Both candidates in the race for suburban Johnstown’s district judge say their experience makes the difference.
Susan Gindlesperger, 60, cites 39 years of working in magisterial court, while Max Pavlovich, 26, says his real-world experience gives him the edge.
The two are running for the seat currently held by retiring District Judge John Barron.
Magisterial District 47-1-02 covers most of the East Hills and West Hills areas adjacent the city. It includes most of Richland Township, along with all of Ferndale, Geistown, Scalp Level, Southmont and Westmont boroughs and Stonycreek and Upper Yoder Townships.
Both candidates cross-filed in the May primary. Gindlesperger won the Democratic nod and Pavlovich led the Republican ballot. They emerged from a field of six primary candidates that included three local attorneys.
Gindlesperger has been working in magisterial district offices since she graduated from Bishop McCort High School.
Pavlovich, son of former longtime District Judge Max Pavlovich, is a graduate of Pitt-Johnstown. He is a legal assistant at the Johnstown office of attorney John Kuzmiak. Former jobs include construction work, legislative assistant for state Rep. Carl Metzgar, R-Berlin, and counselor with Johnstown’s Summer in the City program.
Gindlesperger was first hired by Julia Rozum when the office was known as district justice.
“She was my mentor,” Gindlesperger said.
“She taught me so much. She always said if you work hard, maybe you could hold this office.”
Rozum showed Gindlesperger the criminal and traffic codes books and encouraged her to study them so she’d be familiar with the court’s work.
Rozum was chairwoman of the state’s minor judiciary education board, which trains new district judges.
“She would go and teach new justices to be certified,” Gindlesperger said. “I’d prepare her exhibits and examples of all the procedures. I really learned so much from her.”

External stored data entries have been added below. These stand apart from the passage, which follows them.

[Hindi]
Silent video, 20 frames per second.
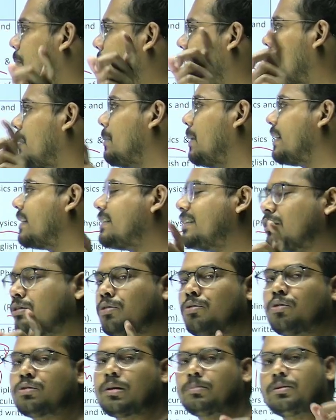मैथमेटिक्स ये
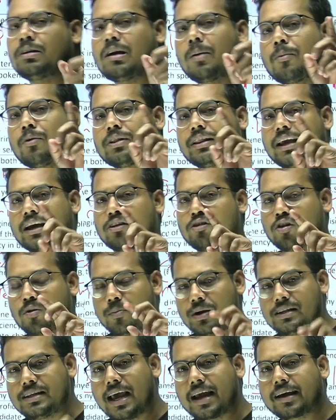दोनों सब्जेक्ट आपको देखने को
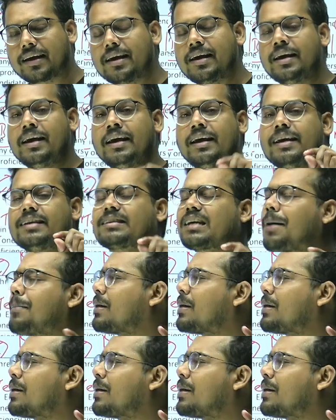मिल जाएंगे इसका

In the past, Gindlesperger and others on the court staff would type criminal complaints for police, even giving some tips to new officers, she said. And Rozum would have her sit in during hearings to take notes.
She continued in the same district office for 39 years, through several district realignments. She worked for Rozum until she retired in 2002, and continued under Leonard Grecek, who retired as district judge in 2015. Gindlesperger was office manager for 29 years.
Gindlesperger was interviewed in her office at Allegheny Field Services and Consulting, 629 Elder St., Johnstown.
Since resigning from Grecek’s office in anticipation of her run for office, she has served as controller at the company her husband, Dean, co-owns with Andrew Stager.
“I always wanted to run for office,” she said. “I was waiting for the right time to do that.”
She said she always expected to run for the district judge seat formerly held by Pavlovich’s father. She was waiting for the elder Max Pavlovich to reach the mandatory retirement age of 70. That happened in 2015, but that was when census-directed district realignment eliminated two district judge seats, including Pavlovich’s.
Candidate Max Pavlovich insists he’s not running on his father’s name.
“I’m sure there are some people who think that, but you just can’t listen to them,” he said at Kuzmiak’s office. “You have to tell them about your experience and your willingness to work with police and the district attorney.”
Pavlovich said his work with Summer in the City showed him some of the issues facing young people.
“I got to know a lot of kids, and they’d open up about the troubles they have at home,” he said. “It kind of changed how I think today.”
Running Metzgar’s Windber office brought him into contact with a wide range of residents and businesses, he added.
He said he wants to make the district court run efficiently.
“I want it to be a place where people aren’t afraid to come,” he said. “A place where they can have their cases heard without fear.”